Data excerpts
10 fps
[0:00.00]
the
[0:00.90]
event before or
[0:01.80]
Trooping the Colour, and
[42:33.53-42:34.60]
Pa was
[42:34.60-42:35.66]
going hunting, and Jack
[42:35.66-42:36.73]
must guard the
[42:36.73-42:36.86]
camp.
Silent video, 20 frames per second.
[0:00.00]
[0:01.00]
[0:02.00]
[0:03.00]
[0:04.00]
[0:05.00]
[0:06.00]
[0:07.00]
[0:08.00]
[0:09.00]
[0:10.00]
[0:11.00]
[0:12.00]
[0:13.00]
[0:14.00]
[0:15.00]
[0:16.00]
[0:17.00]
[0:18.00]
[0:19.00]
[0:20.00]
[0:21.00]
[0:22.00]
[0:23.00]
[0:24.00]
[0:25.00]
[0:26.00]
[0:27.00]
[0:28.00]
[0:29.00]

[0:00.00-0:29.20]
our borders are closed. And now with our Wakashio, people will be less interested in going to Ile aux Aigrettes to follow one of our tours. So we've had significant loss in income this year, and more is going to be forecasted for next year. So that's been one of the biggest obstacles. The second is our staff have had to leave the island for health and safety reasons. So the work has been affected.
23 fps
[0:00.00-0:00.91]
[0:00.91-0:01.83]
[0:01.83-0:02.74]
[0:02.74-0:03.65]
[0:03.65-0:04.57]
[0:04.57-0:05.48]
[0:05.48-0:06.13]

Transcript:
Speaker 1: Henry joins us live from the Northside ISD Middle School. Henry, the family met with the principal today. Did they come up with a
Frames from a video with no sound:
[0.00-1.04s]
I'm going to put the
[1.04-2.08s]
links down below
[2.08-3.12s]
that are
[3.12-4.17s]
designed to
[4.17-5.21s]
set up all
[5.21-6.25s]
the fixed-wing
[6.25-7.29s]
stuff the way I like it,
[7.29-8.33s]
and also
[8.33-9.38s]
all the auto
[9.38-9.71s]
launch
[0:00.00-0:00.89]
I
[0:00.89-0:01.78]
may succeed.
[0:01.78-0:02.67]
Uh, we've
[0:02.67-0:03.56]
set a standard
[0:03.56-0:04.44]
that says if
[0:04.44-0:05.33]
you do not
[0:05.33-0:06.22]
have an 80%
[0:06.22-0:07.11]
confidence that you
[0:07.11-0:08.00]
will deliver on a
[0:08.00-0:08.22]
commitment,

Problem details
When you answer, repeat every record exactly, omitting nothing.

Response box
10 fps
[0:00.00]
the
[0:00.90]
event before or
[0:01.80]
Trooping the Colour, and
[42:33.53-42:34.60]
Pa was
[42:34.60-42:35.66]
going hunting, and Jack
[42:35.66-42:36.73]
must guard the
[42:36.73-42:36.86]
camp.
Silent video, 20 frames per second.
[0:00.00]
[0:01.00]
[0:02.00]
[0:03.00]
[0:04.00]
[0:05.00]
[0:06.00]
[0:07.00]
[0:08.00]
[0:09.00]
[0:10.00]
[0:11.00]
[0:12.00]
[0:13.00]
[0:14.00]
[0:15.00]
[0:16.00]
[0:17.00]
[0:18.00]
[0:19.00]
[0:20.00]
[0:21.00]
[0:22.00]
[0:23.00]
[0:24.00]
[0:25.00]
[0:26.00]
[0:27.00]
[0:28.00]
[0:29.00]

[0:00.00-0:29.20]
our borders are closed. And now with our Wakashio, people will be less interested in going to Ile aux Aigrettes to follow one of our tours. So we've had significant loss in income this year, and more is going to be forecasted for next year. So that's been one of the biggest obstacles. The second is our staff have had to leave the island for health and safety reasons. So the work has been affected.
23 fps
[0:00.00-0:00.91]
[0:00.91-0:01.83]
[0:01.83-0:02.74]
[0:02.74-0:03.65]
[0:03.65-0:04.57]
[0:04.57-0:05.48]
[0:05.48-0:06.13]

Transcript:
Speaker 1: Henry joins us live from the Northside ISD Middle School. Henry, the family met with the principal today. Did they come up with a
Frames from a video with no sound:
[0.00-1.04s]
I'm going to put the
[1.04-2.08s]
links down below
[2.08-3.12s]
that are
[3.12-4.17s]
designed to
[4.17-5.21s]
set up all
[5.21-6.25s]
the fixed-wing
[6.25-7.29s]
stuff the way I like it,
[7.29-8.33s]
and also
[8.33-9.38s]
all the auto
[9.38-9.71s]
launch
[0:00.00-0:00.89]
I
[0:00.89-0:01.78]
may succeed.
[0:01.78-0:02.67]
Uh, we've
[0:02.67-0:03.56]
set a standard
[0:03.56-0:04.44]
that says if
[0:04.44-0:05.33]
you do not
[0:05.33-0:06.22]
have an 80%
[0:06.22-0:07.11]
confidence that you
[0:07.11-0:08.00]
will deliver on a
[0:08.00-0:08.22]
commitment,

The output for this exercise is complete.